Given a collection of points V in a space S, define a map from S to V by saying that f(s) = v such that dist(s,v) is minimal. This defines a cell around each point of V, and points where the choice is non-unique are the boundaries. Such a division of S is a VoronoiDiagram.
More colloquially, from each point start growing a cell, each cell from each point growing at the same rate. In each direction, only stop growing once you touch another cell. Think "Expanded Polystyrene."
This is the same construction known to crystallographers for the Wigner-Seitz cells of a lattice.
We can now create a graph on V by setting e(u,v)=1 if there is some point s in S that chose between u and v only.

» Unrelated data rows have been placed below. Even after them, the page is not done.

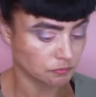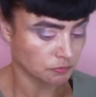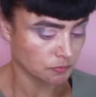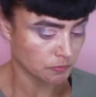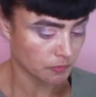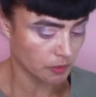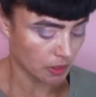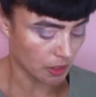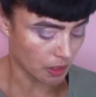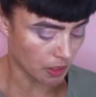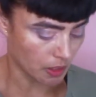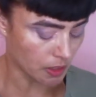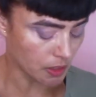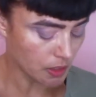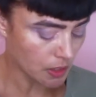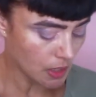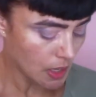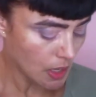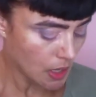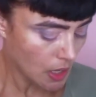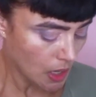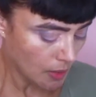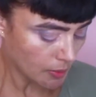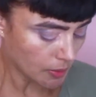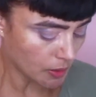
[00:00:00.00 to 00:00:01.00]
Okay,
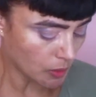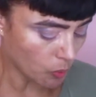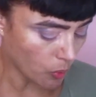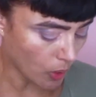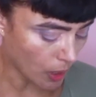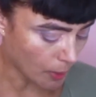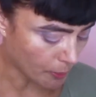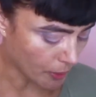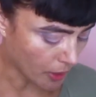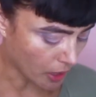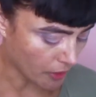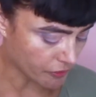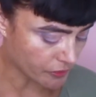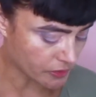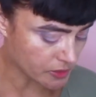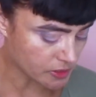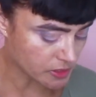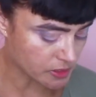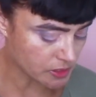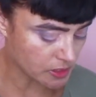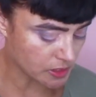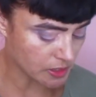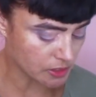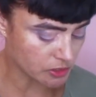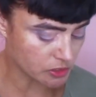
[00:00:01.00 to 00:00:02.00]
I'm going to wipe off the
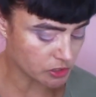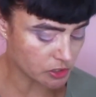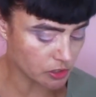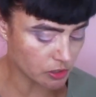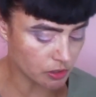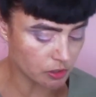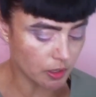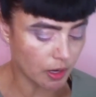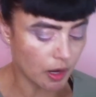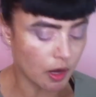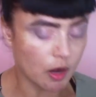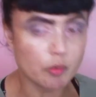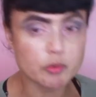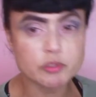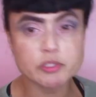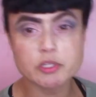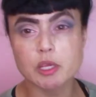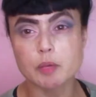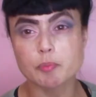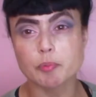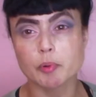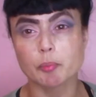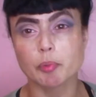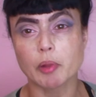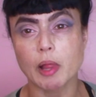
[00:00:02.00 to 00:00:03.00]
stencil. I always
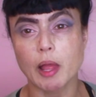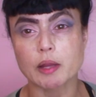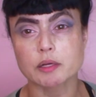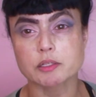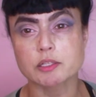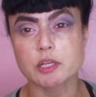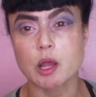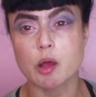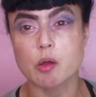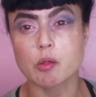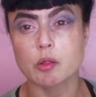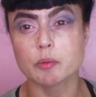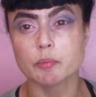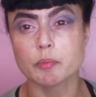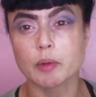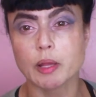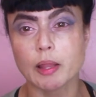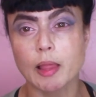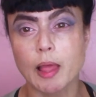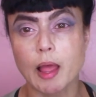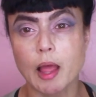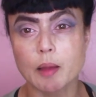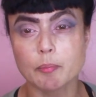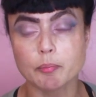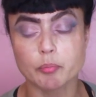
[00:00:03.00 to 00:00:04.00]
keep a black towel in my
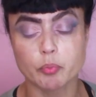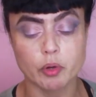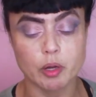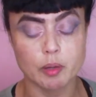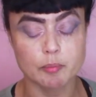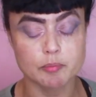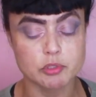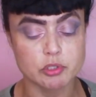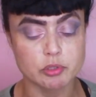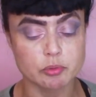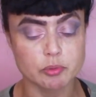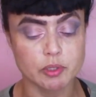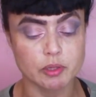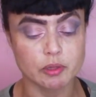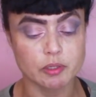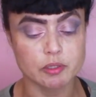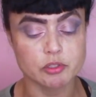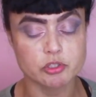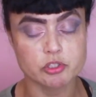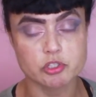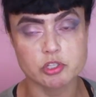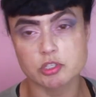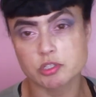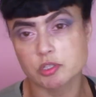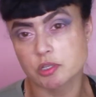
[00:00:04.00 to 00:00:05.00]
lap when I'm doing
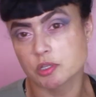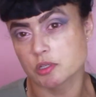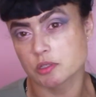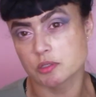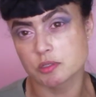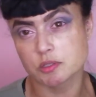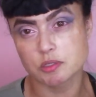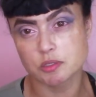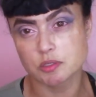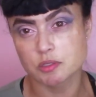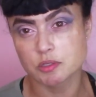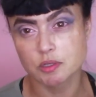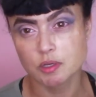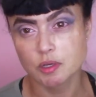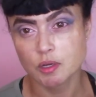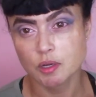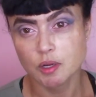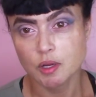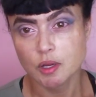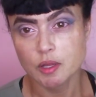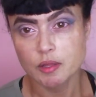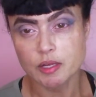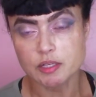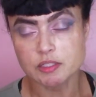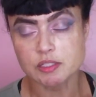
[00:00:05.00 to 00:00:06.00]
this just because
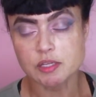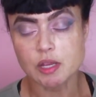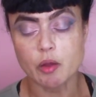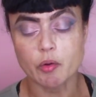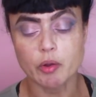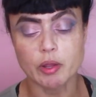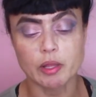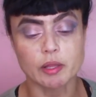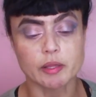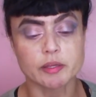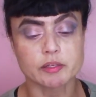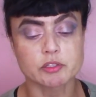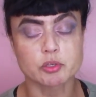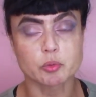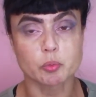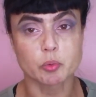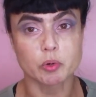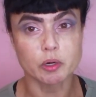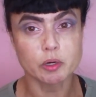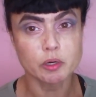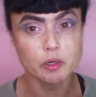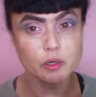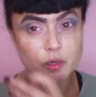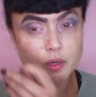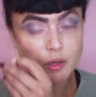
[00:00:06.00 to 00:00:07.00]
that's how I like to
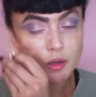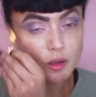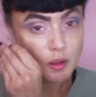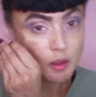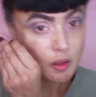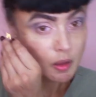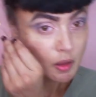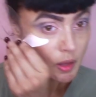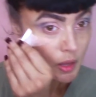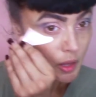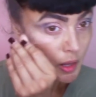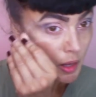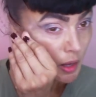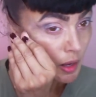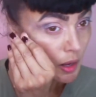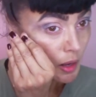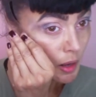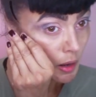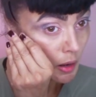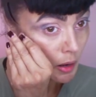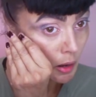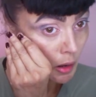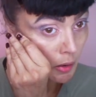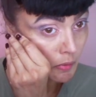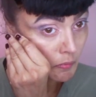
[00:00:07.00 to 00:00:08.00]
work.
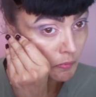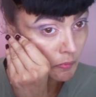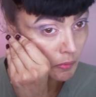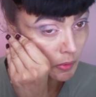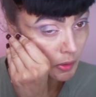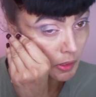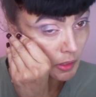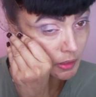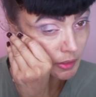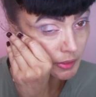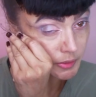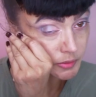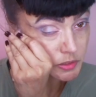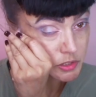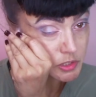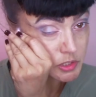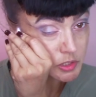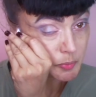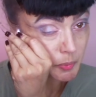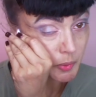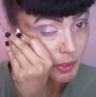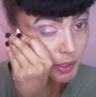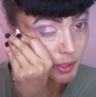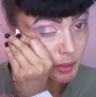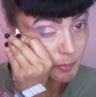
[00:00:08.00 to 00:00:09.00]
I, I like to
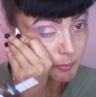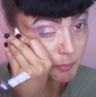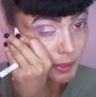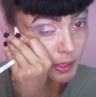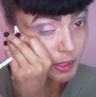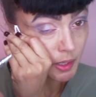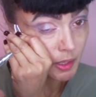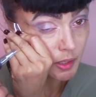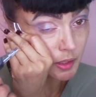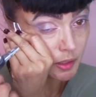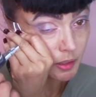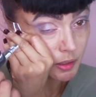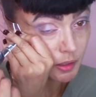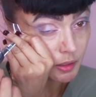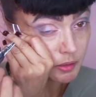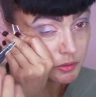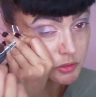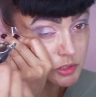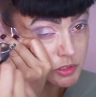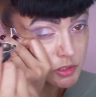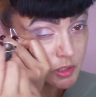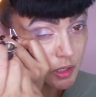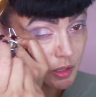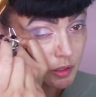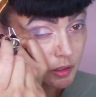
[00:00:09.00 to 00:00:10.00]
spray and paint and
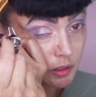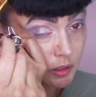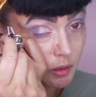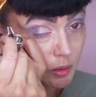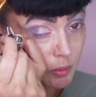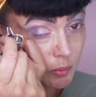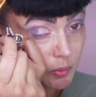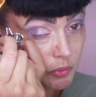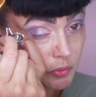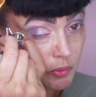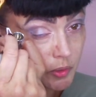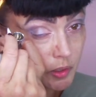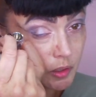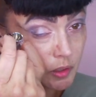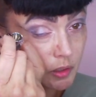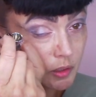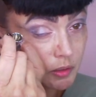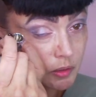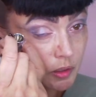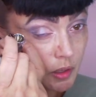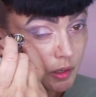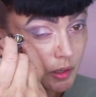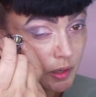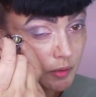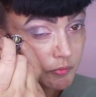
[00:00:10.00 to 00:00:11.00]
just kind of go with it and
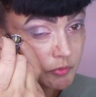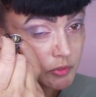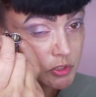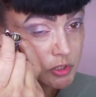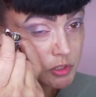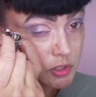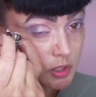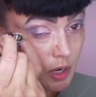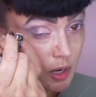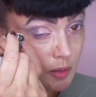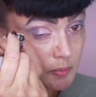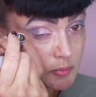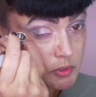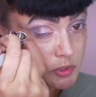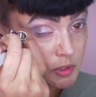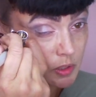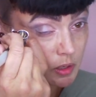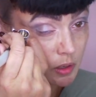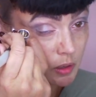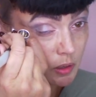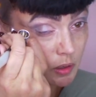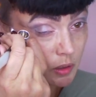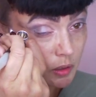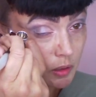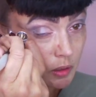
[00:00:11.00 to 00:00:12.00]
not have to stop,
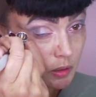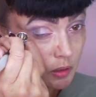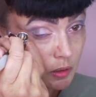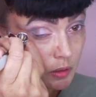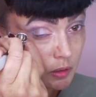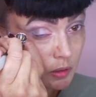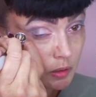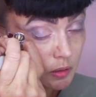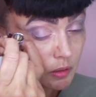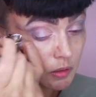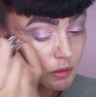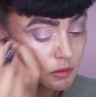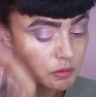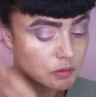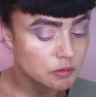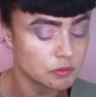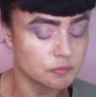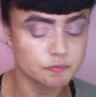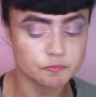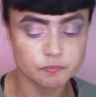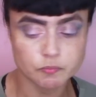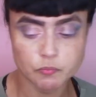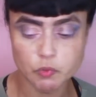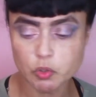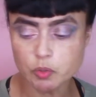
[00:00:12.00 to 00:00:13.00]
so...
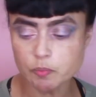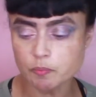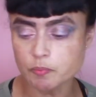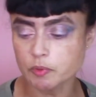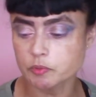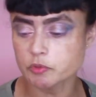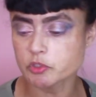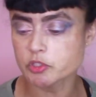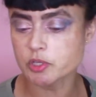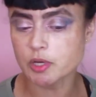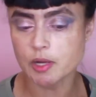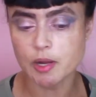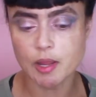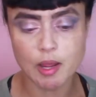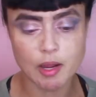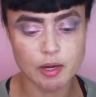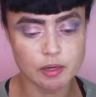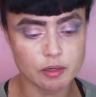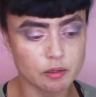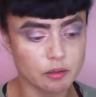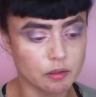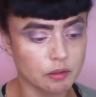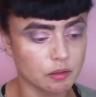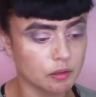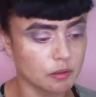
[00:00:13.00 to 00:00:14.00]
Oh, I'm just going to add
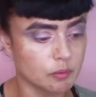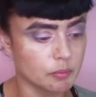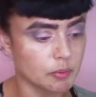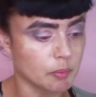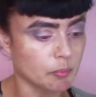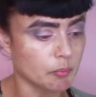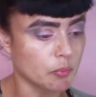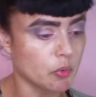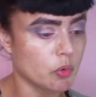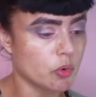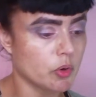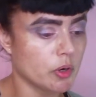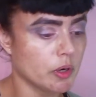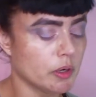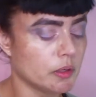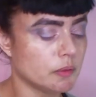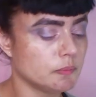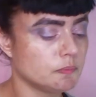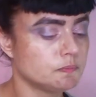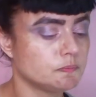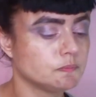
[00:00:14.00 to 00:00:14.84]
in a little bit more.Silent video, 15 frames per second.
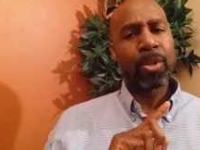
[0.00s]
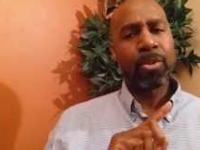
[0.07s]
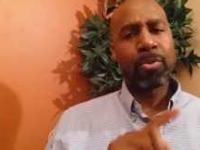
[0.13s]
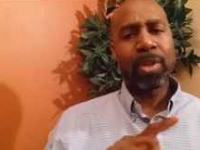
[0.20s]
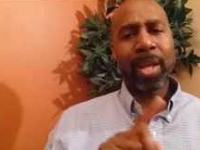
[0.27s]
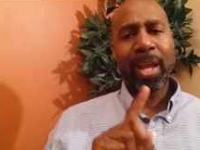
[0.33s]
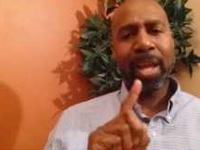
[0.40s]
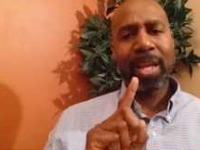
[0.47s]

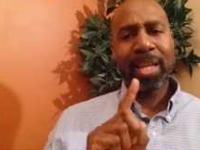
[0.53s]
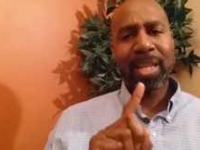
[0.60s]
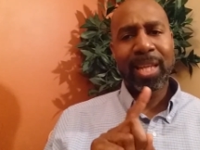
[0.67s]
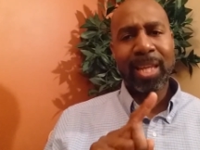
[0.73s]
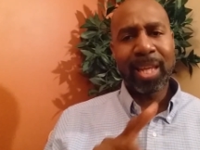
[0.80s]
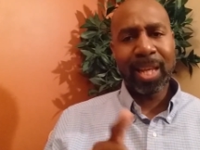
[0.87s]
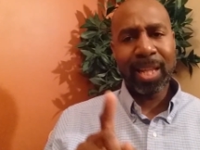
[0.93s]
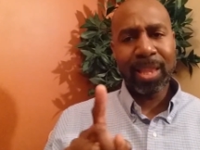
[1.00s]
You
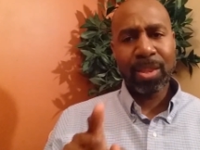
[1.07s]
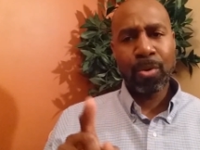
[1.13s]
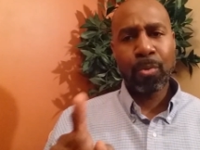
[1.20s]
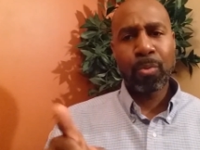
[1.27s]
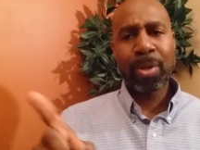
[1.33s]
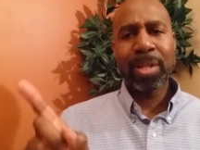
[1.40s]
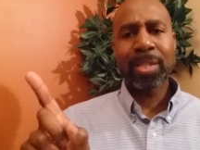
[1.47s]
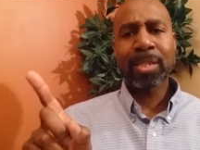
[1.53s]
can't get the
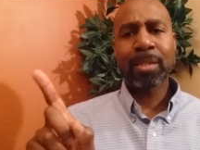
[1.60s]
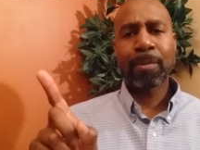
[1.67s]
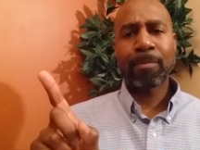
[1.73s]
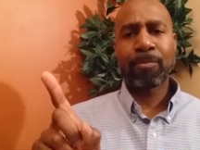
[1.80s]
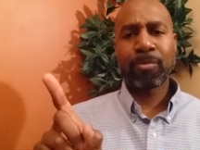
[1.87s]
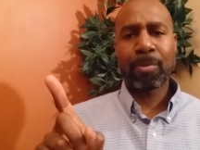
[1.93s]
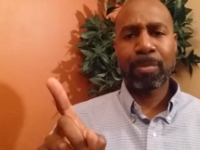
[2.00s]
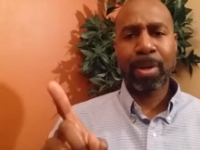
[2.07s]

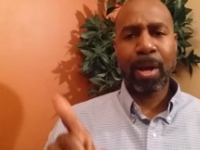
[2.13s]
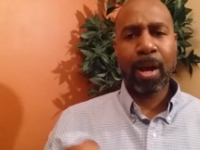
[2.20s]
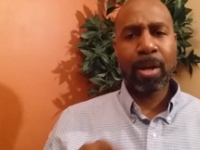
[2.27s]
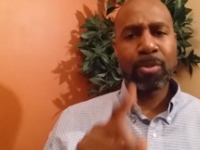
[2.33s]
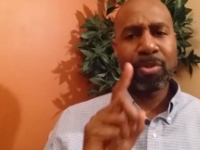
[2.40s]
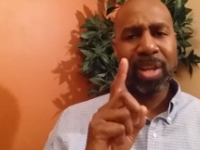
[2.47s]
wisdom from God.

This is then a DelaunayTriangulation.
KeithBraithwaite once toyed with the idea of using a Voronoi diagram constructed from the positions of wireless base-stations as a first approximation to a cell coverage prediction. Although it seems an obvious first step, his then employer didn't go for the idea.
Instead we used used the union of the triangles formed by the location of the site and the end-points of the maximal subsegments of the line segments forming the boundaries of the features in the topographical data that had line-of-sight to the site. For dense urban terrain (which is what we were primarily interested in) that gives a pretty accurate first approximation, although it involves quite a bit of intermediate calculation to find the line-of-sight subsegments
This tool has now been superseded.
TomAnderson toyed with the idea of using a VoronoiDiagram (or rather, a DelaunayTriangulation) to compute jump-lines for an SF starmap.
http://web.archive.org/web/20030327054552/http://users.ox.ac.uk/~univ0938/sc/
This is probably the same geometry implied by the AldersonDrive? in LarryNiven's Mote books.